Aim of the task | Write down exactly the lines from the one below that has "[0:04.00-0:05.00]" to the end of the data, both ends included; the pictures should not appear in your copy.

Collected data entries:
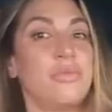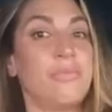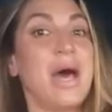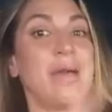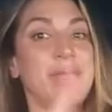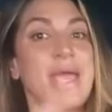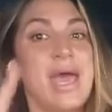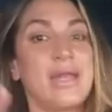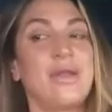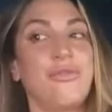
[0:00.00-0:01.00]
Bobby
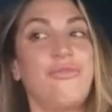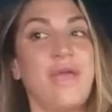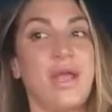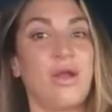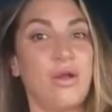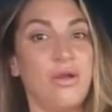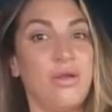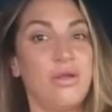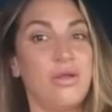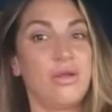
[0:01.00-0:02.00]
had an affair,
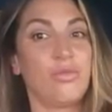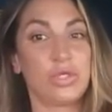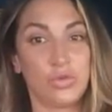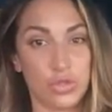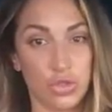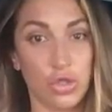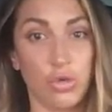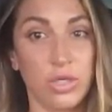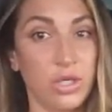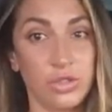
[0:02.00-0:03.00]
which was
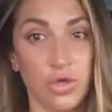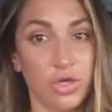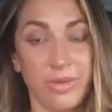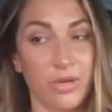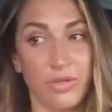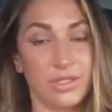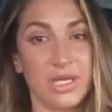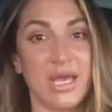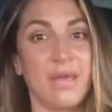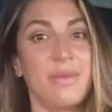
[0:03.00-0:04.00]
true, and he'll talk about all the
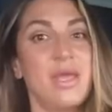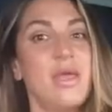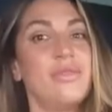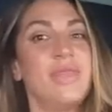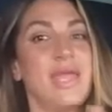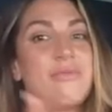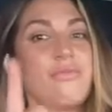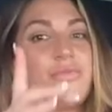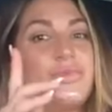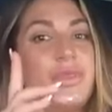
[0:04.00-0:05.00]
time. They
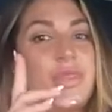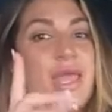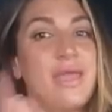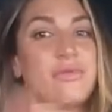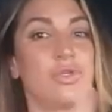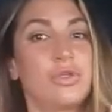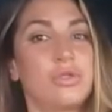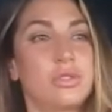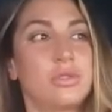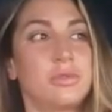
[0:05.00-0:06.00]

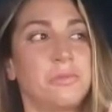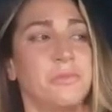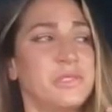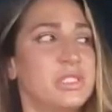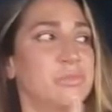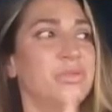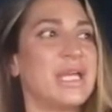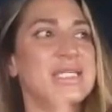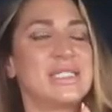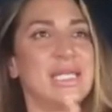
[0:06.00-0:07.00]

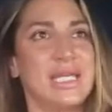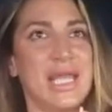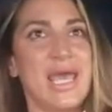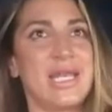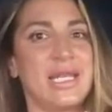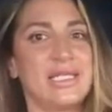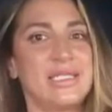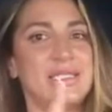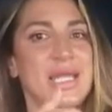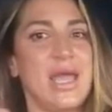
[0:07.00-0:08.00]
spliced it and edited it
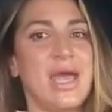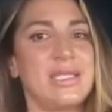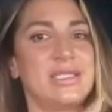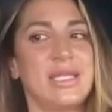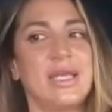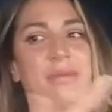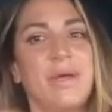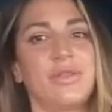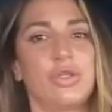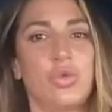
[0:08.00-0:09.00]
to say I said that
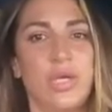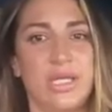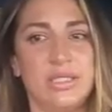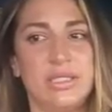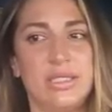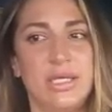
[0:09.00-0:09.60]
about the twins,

Task result |
[0:04.00-0:05.00]
time. They
[0:05.00-0:06.00]

[0:06.00-0:07.00]

[0:07.00-0:08.00]
spliced it and edited it
[0:08.00-0:09.00]
to say I said that
[0:09.00-0:09.60]
about the twins,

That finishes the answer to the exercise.